Their latest book, Emotional Muscle: Strong Parents, Strong Children focuses on the first five years of life, and the importance of developing emotional growth during this critical period of childhood. It is written for parents, grandparents, teachers, and care providers who work with infants, and provides a practical, common sense approach to parenting. Drawn from their experience operating a highly successful preschool, Kerry and Jack offer easy-to-implement parenting tips and techniques designed to encourage emotional growth in early childhood.

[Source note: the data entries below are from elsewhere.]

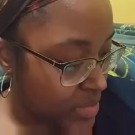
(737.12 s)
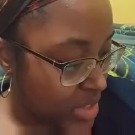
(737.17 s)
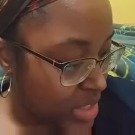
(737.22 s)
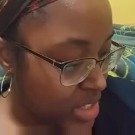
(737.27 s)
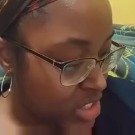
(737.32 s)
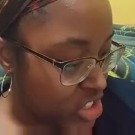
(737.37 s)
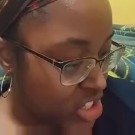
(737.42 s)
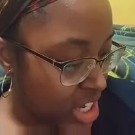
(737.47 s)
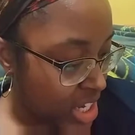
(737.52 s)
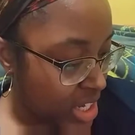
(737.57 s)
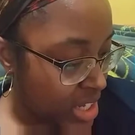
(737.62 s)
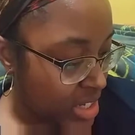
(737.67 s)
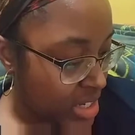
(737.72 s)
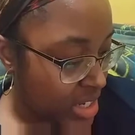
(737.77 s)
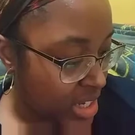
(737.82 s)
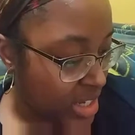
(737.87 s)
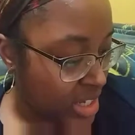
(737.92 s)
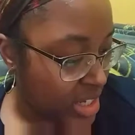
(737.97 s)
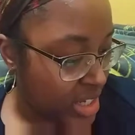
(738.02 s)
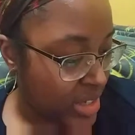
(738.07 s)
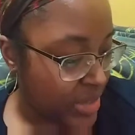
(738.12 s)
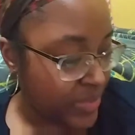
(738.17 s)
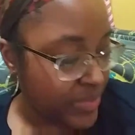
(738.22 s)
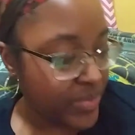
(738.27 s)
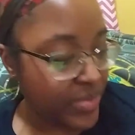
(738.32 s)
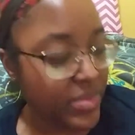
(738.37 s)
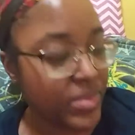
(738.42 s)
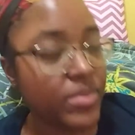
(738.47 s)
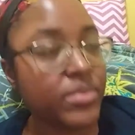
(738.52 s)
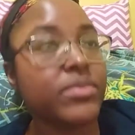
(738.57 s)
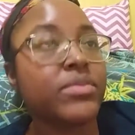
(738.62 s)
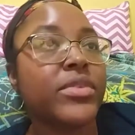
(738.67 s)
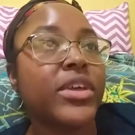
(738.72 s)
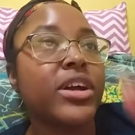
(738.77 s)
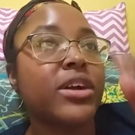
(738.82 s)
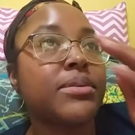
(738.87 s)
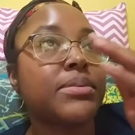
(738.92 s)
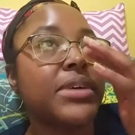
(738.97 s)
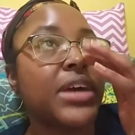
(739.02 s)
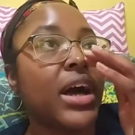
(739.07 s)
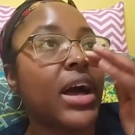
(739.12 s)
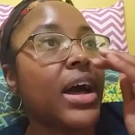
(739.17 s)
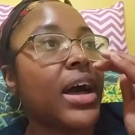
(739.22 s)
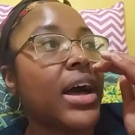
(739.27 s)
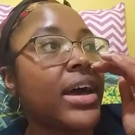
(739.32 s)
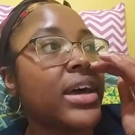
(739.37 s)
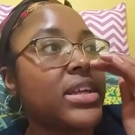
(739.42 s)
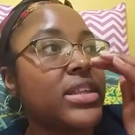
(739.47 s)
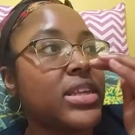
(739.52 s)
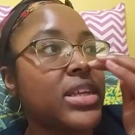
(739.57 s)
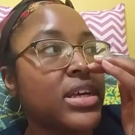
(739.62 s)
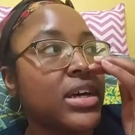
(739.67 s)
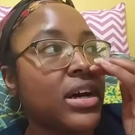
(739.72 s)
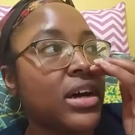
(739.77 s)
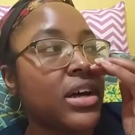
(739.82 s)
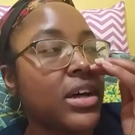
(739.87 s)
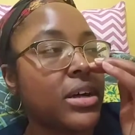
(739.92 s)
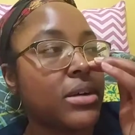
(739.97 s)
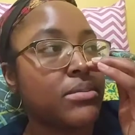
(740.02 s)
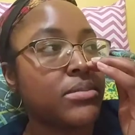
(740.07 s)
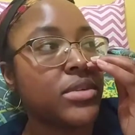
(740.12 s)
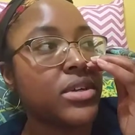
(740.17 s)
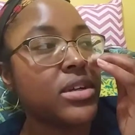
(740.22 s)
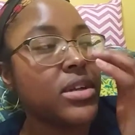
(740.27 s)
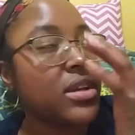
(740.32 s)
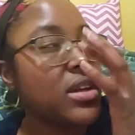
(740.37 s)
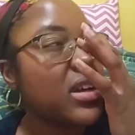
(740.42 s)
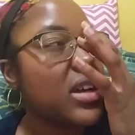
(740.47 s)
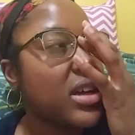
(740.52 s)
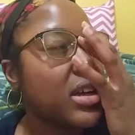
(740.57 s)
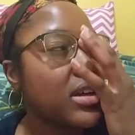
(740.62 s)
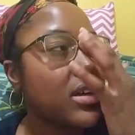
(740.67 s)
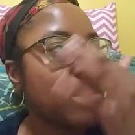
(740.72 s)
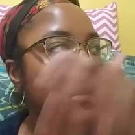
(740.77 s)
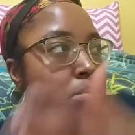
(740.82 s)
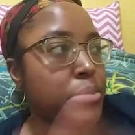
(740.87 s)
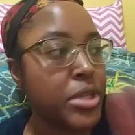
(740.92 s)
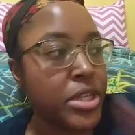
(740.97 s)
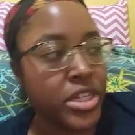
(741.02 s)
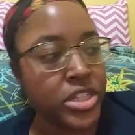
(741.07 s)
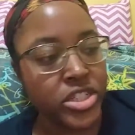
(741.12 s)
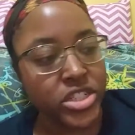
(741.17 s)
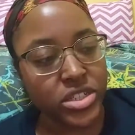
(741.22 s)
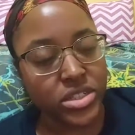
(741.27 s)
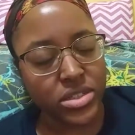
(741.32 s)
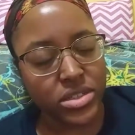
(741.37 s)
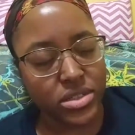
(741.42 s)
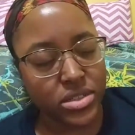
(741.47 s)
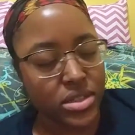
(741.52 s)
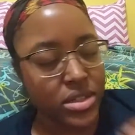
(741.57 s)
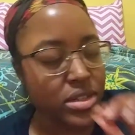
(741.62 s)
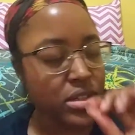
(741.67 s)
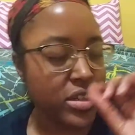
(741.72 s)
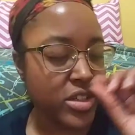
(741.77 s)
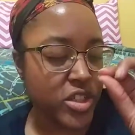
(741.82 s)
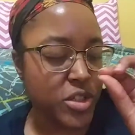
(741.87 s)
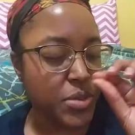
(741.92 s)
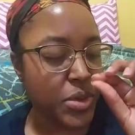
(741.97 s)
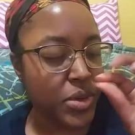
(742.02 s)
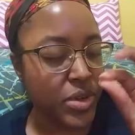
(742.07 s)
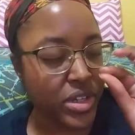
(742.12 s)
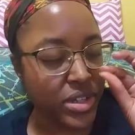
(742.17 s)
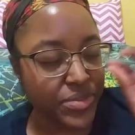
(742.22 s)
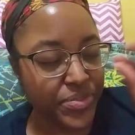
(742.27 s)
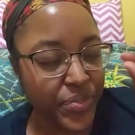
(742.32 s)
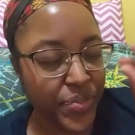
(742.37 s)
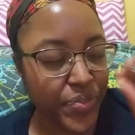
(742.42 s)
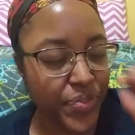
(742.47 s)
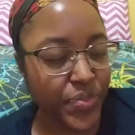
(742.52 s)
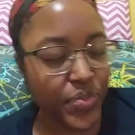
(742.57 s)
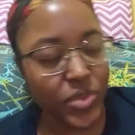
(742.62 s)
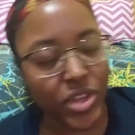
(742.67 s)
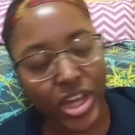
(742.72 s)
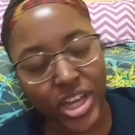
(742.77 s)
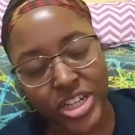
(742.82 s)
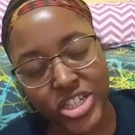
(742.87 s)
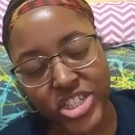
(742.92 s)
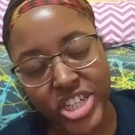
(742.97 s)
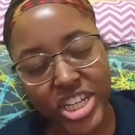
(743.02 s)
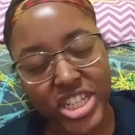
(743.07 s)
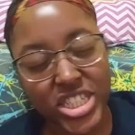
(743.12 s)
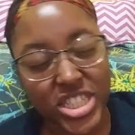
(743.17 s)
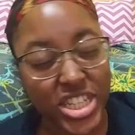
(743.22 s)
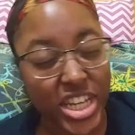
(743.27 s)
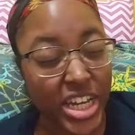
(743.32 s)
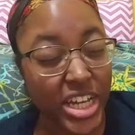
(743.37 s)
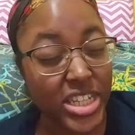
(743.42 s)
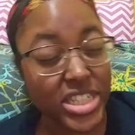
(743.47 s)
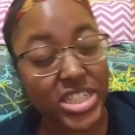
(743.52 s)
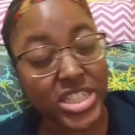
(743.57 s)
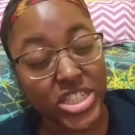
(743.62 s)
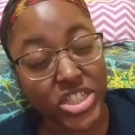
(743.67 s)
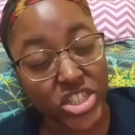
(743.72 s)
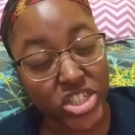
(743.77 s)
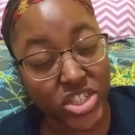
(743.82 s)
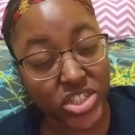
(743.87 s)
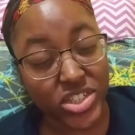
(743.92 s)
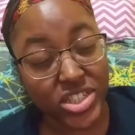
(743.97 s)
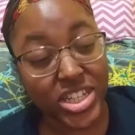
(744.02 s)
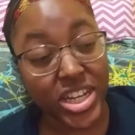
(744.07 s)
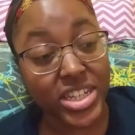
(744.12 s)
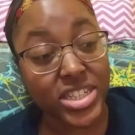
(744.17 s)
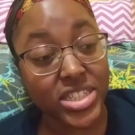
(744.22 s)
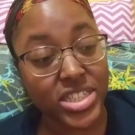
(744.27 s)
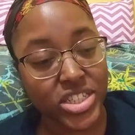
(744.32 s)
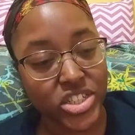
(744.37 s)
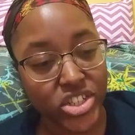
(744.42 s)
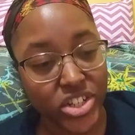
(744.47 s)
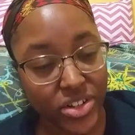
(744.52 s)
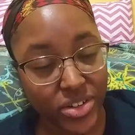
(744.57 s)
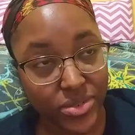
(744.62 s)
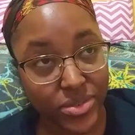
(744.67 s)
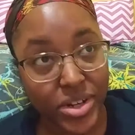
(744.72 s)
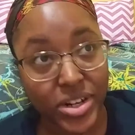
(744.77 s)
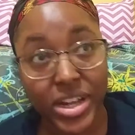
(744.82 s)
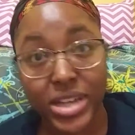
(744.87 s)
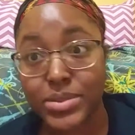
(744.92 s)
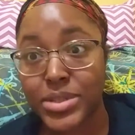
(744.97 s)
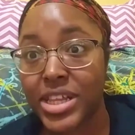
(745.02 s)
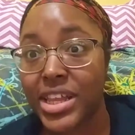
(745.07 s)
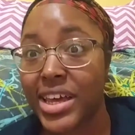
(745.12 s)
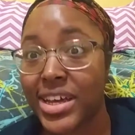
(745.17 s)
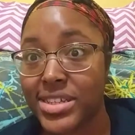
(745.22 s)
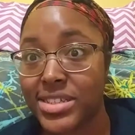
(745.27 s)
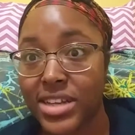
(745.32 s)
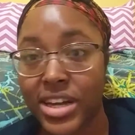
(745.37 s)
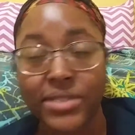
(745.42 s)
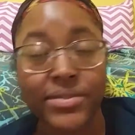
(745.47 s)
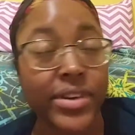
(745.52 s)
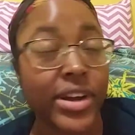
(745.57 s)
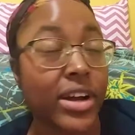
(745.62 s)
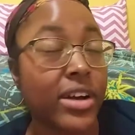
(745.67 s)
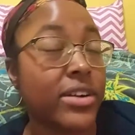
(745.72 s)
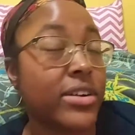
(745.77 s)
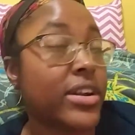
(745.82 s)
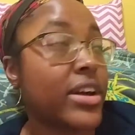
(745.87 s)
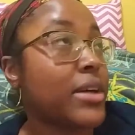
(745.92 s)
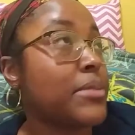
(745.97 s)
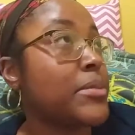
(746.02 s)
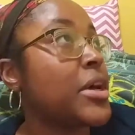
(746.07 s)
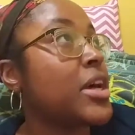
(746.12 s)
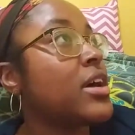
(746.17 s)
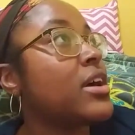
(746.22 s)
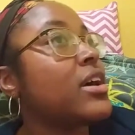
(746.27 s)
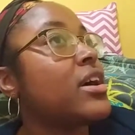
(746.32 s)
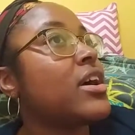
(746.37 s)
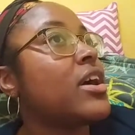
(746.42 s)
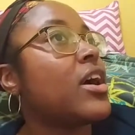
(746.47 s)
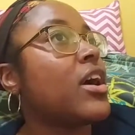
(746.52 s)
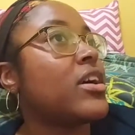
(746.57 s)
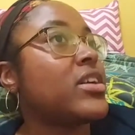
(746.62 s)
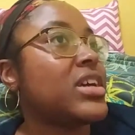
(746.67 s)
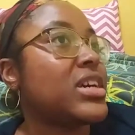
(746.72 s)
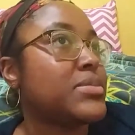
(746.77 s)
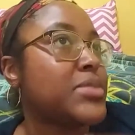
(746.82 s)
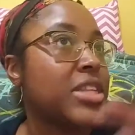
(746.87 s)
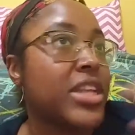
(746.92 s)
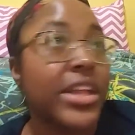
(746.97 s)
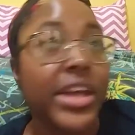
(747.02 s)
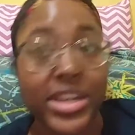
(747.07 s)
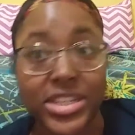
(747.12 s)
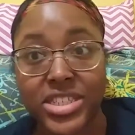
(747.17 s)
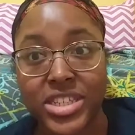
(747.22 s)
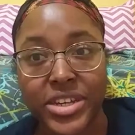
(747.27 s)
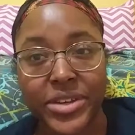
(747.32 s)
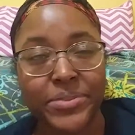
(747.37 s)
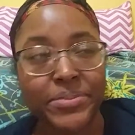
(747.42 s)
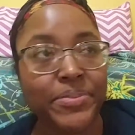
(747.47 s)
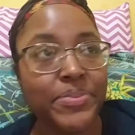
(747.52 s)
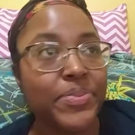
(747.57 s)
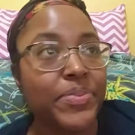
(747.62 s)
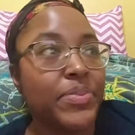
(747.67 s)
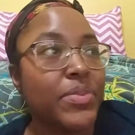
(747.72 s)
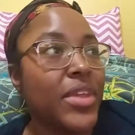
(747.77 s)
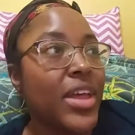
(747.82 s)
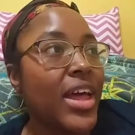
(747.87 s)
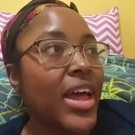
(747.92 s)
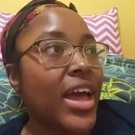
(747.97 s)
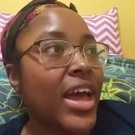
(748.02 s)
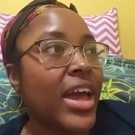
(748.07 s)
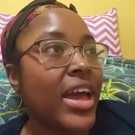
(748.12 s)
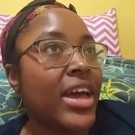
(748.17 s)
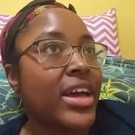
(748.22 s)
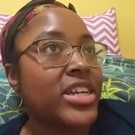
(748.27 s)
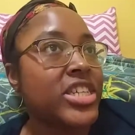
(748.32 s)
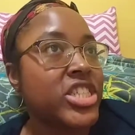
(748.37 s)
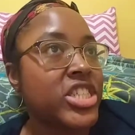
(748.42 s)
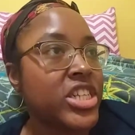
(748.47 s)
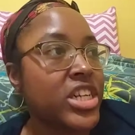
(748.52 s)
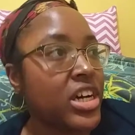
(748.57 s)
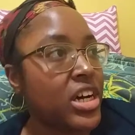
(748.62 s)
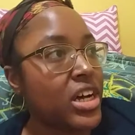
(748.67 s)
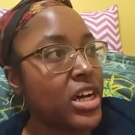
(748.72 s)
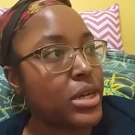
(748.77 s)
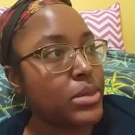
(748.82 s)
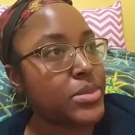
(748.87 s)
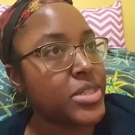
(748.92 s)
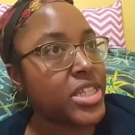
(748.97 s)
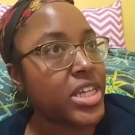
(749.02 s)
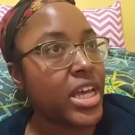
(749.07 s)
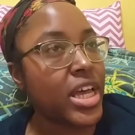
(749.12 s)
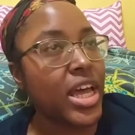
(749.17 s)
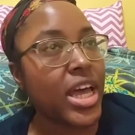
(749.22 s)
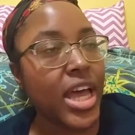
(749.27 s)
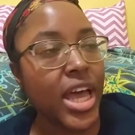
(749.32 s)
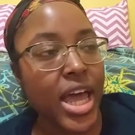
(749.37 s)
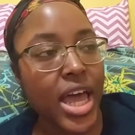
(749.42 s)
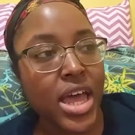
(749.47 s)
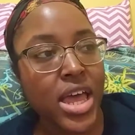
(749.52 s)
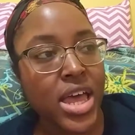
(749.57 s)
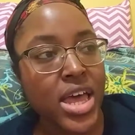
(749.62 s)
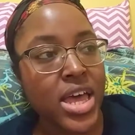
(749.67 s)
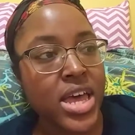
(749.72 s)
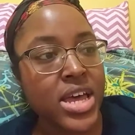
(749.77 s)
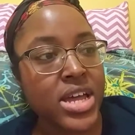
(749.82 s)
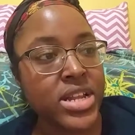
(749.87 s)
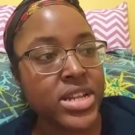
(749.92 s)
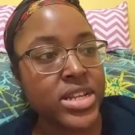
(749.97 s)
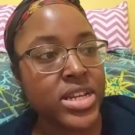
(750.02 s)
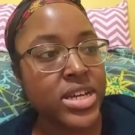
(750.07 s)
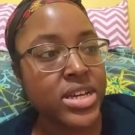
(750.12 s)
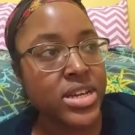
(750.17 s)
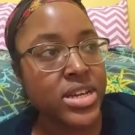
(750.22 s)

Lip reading: Jake and Nikki, they're behind the bleachers. They're smoking. And Jay's science teacher. Her name's Alexa. I forgot her name. Her name's Alexa. And she comes and,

At every stage of early childhood, Emotional Muscle provides useful guidance to help elicit happiness, promote learning, and foster friendships in an infant's ever expanding world. Parents will find this book an excellent resource who want to help their children to develop healthy emotions along with a healthy body on the path to becoming successful, kind, responsible, and creative adults. The book includes numerous easy-to-follow, real-world solutions to developmental issues that parents and infants might be struggling with, and advises parents with quick, responsible, and compassionate ideas for resolving specific situations. Each chapter covers a unique stage in an infant's development and guides parents with opportunities for developing emotional growth at every step.

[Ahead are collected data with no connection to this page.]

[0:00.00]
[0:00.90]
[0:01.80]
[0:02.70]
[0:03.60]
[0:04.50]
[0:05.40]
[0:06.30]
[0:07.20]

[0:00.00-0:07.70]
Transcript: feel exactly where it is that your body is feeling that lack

Reflecting the extensive personal and professional experience that Kerry and Jack Novick have developed while working closely with children, parents, and grandparents, Emotional Muscle succeeds in providing practical solutions to the real-life challenges of parenting, while enabling infants to learn trust, develop empathy, acquire self-control, and demonstrate cooperation and competence, among the many qualities that will serve them throughout their lives.

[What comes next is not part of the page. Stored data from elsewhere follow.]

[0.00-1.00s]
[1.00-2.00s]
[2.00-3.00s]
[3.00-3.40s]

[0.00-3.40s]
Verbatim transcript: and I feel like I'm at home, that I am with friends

In addition to their lectures and published articles about child and adolescent development, Kerry Novick and Jack Novick have written a number of books that address important clinical and therapeutic issues encountered by professional psychologists and psychoanalysts. Fearful Symmetry is a ground-breaking work that provides a developmental theory about the symptoms and treatment of sadomasochism in children and adults. Exploring the crucial role of parents in psychoanalytic treatments for children and adolescents, Working with Parents Makes Therapy Work expands the range of clinical techniques that can be used to involve parents in rebuilding the parent-child relationship and establishing an alliance between them for restoring a child to progressive development. Good Goodbyes: Knowing How to End in Psychotherapy and Psychoanalysis highlights the crucial importance of recognizing and responding to treatment termination themes from the onset of psychotherapy, and for preparing patients to assume responsibility to care for themselves after therapy is completed.